▶ [Records for the task]:
◇ ◇ ◇

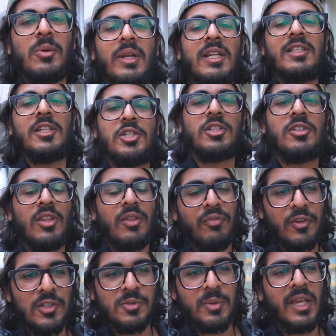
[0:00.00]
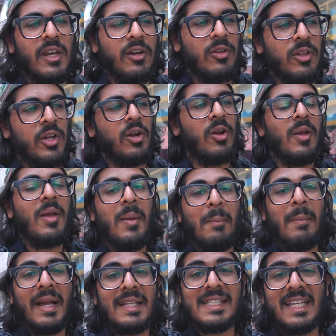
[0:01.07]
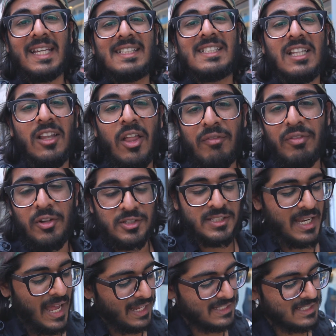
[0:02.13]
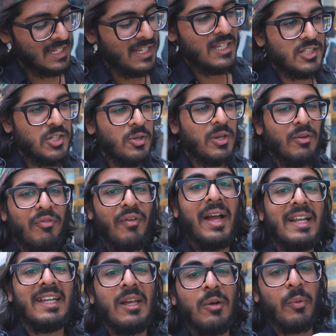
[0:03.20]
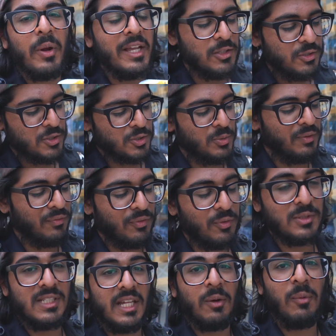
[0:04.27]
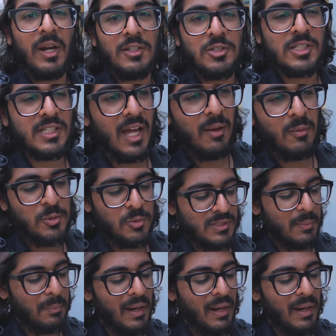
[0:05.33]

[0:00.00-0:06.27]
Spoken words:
So in addition to the foods we ate earlier, Mexicans love their snacks. So you can find a range of street foods like what I just got, which was a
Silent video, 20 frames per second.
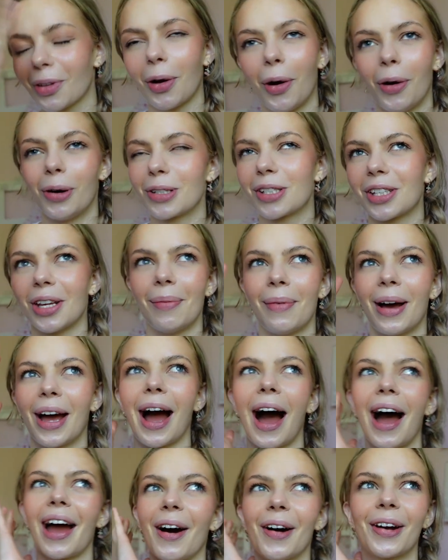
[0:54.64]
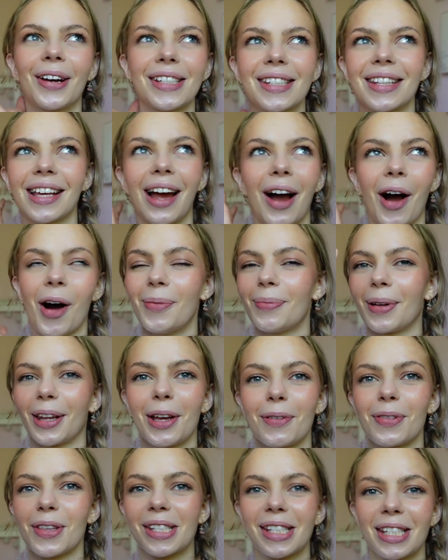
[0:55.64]
awesome. I honestly can't
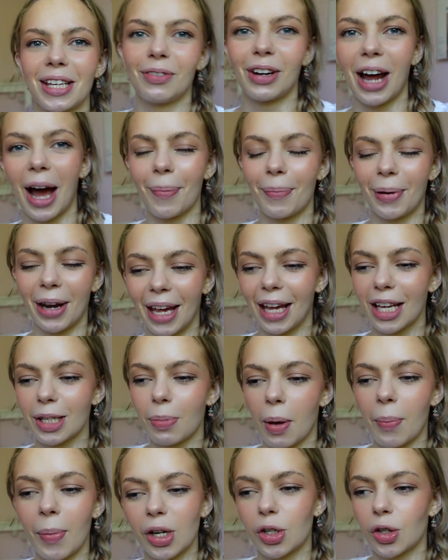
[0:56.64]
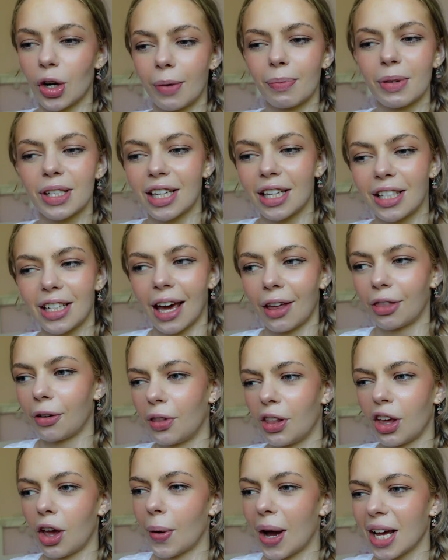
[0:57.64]
believe this is even happening. It's been my dream to see Taylor
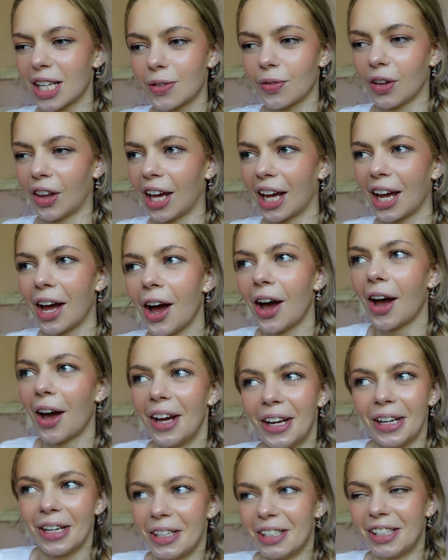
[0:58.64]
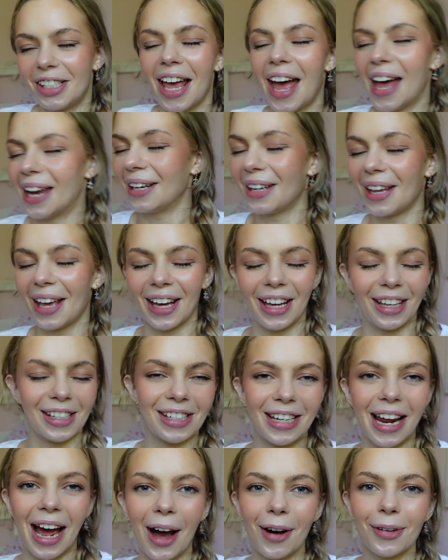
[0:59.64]
in the US for like 10
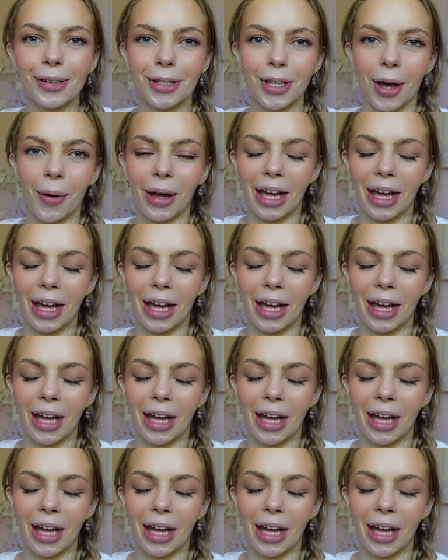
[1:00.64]
years now, so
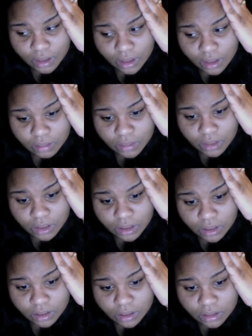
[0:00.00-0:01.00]
I'm
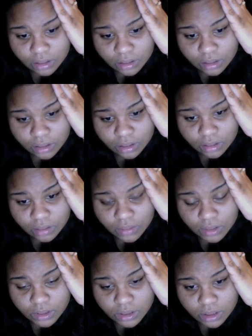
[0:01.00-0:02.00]
done. I'm
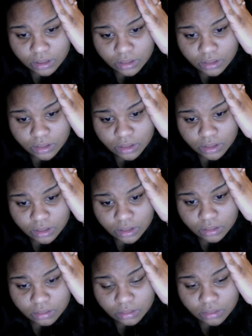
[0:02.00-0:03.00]
exhausted.
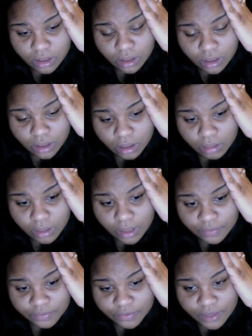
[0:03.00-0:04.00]
I'm
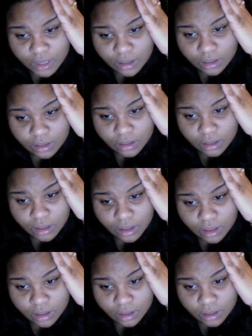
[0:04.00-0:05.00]
like fucking
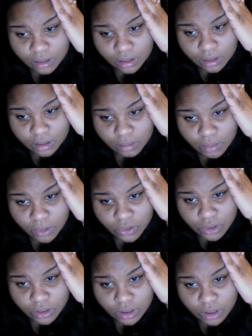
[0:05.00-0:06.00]

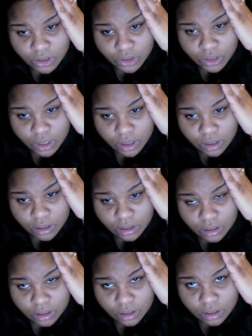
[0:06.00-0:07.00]
emotionally
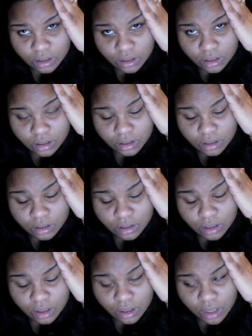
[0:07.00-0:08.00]
drained.
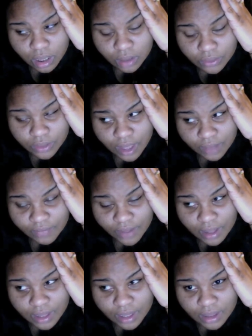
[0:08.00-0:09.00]
I don't think I've
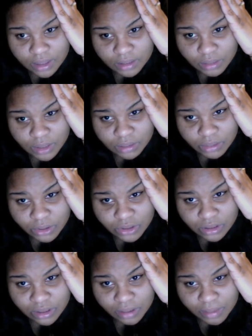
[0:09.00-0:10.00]
let this much
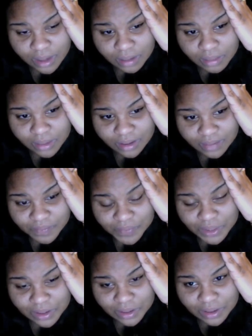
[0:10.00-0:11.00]
emotion come out of me
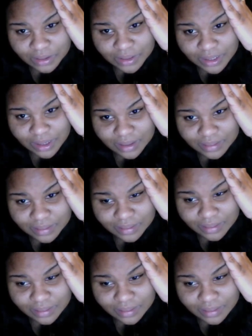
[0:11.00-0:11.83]
in a long time.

◇ ◇ ◇

▶ [What the task asks]: Reproduce nothing but the lines that run from the line containing "[0:06.00-0:07.00]" through the last line of the records, inclusive. Omit the pictures.

▶ [Solution for this task]:
[0:06.00-0:07.00]
emotionally
[0:07.00-0:08.00]
drained.
[0:08.00-0:09.00]
I don't think I've
[0:09.00-0:10.00]
let this much
[0:10.00-0:11.00]
emotion come out of me
[0:11.00-0:11.83]
in a long time.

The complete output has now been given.